PROMPT: Begin at the line that has "(3.60 s to 4.50 s)", stop after the line that has "(9.90 s to 10.30 s)", and print exactly those lines from the records below, without any pictures.

───── DATA FOR THIS TASK

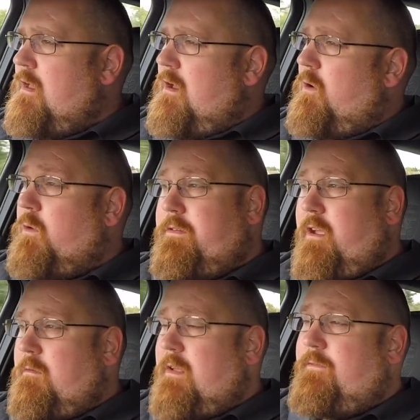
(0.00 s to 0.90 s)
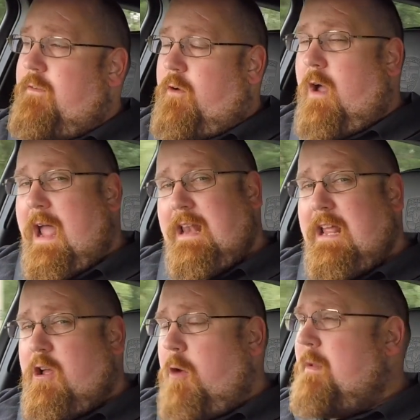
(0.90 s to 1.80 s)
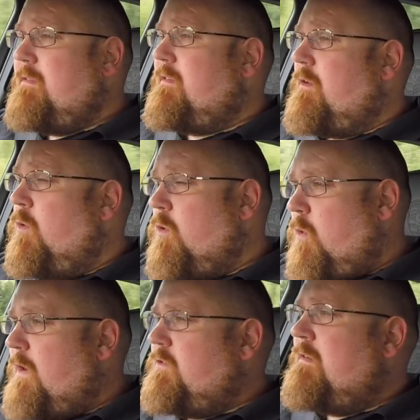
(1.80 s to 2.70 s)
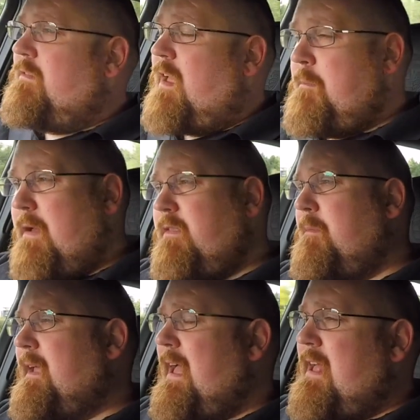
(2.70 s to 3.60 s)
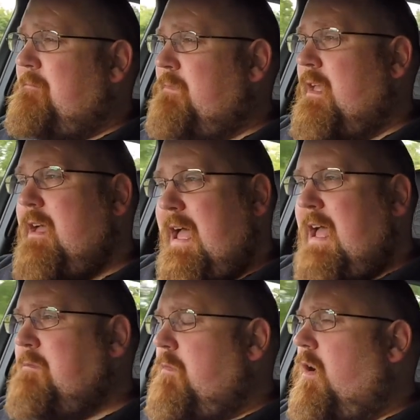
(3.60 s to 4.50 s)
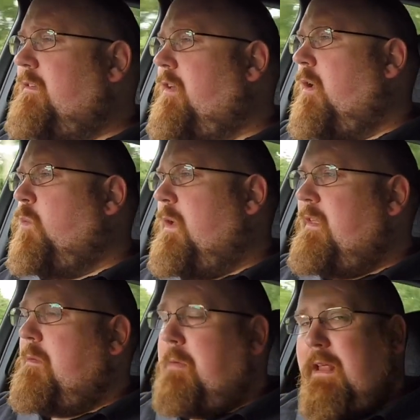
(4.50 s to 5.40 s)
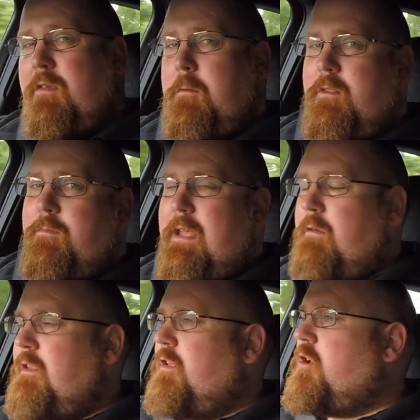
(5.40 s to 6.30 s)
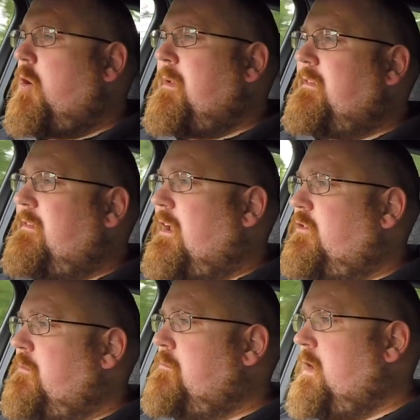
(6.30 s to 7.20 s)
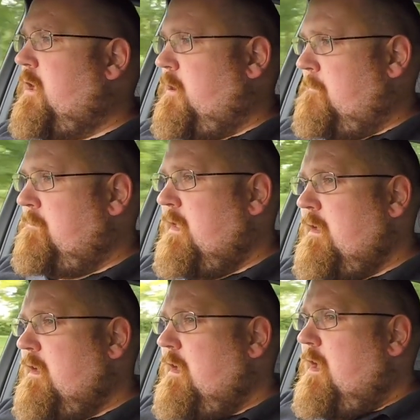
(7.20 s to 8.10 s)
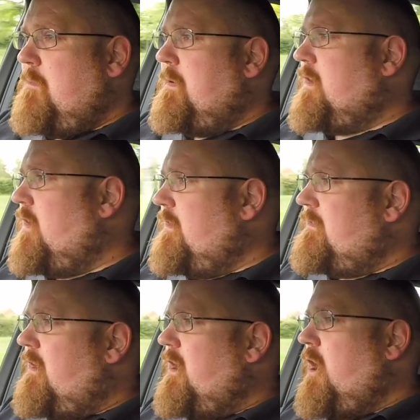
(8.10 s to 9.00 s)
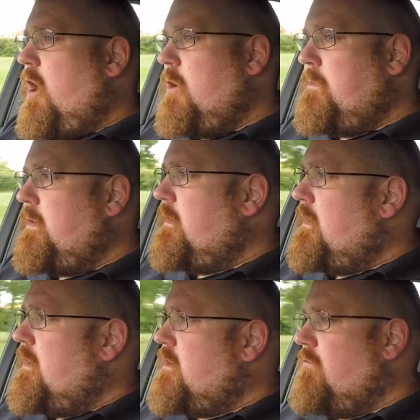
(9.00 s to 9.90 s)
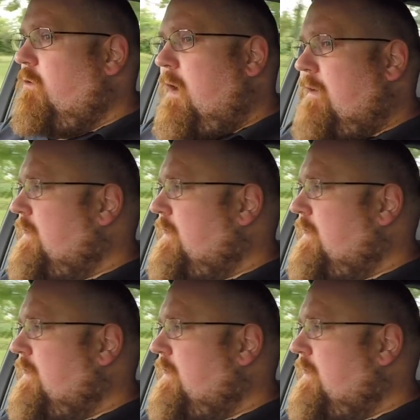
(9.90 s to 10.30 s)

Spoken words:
Also, if you've got any comments or questions about the Macan and my time with it, please put them down in the comments section below. But guys, I hope you're all having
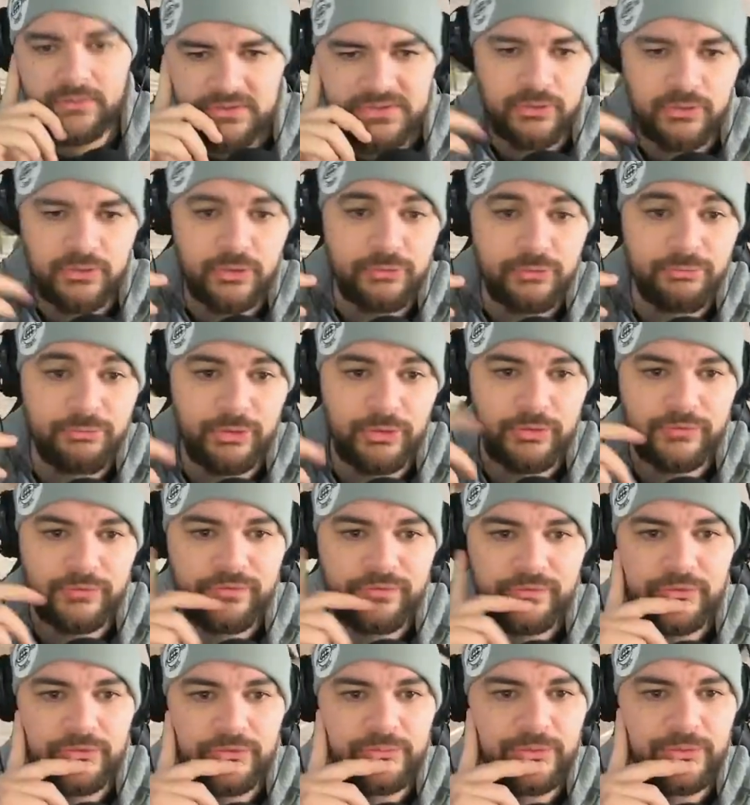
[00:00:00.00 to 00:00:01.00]
It's a good move. And
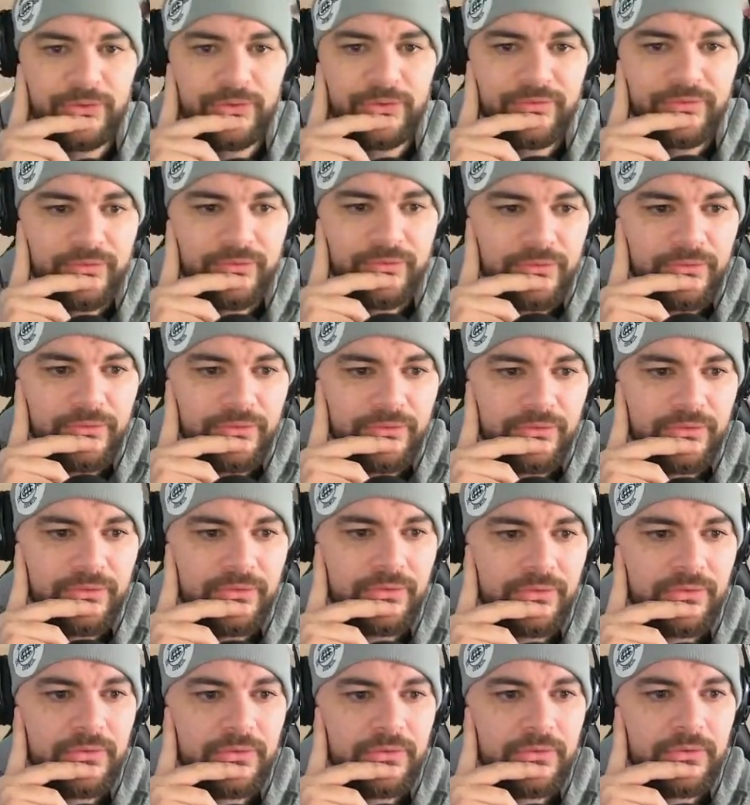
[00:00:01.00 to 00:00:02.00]
impressive good move. in
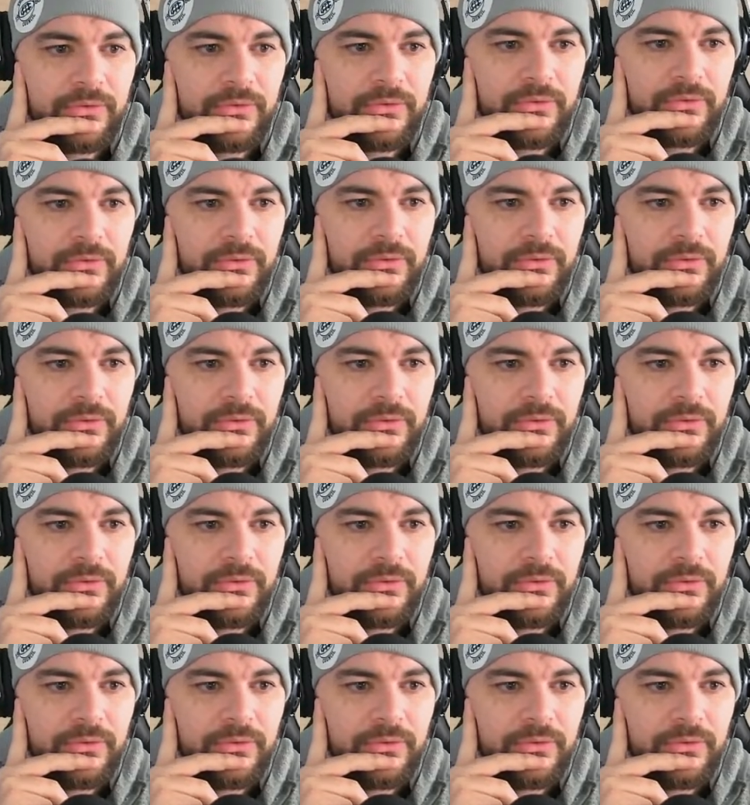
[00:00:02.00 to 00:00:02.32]
spots.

──────────

RESPONSE:
(3.60 s to 4.50 s)
(4.50 s to 5.40 s)
(5.40 s to 6.30 s)
(6.30 s to 7.20 s)
(7.20 s to 8.10 s)
(8.10 s to 9.00 s)
(9.00 s to 9.90 s)
(9.90 s to 10.30 s)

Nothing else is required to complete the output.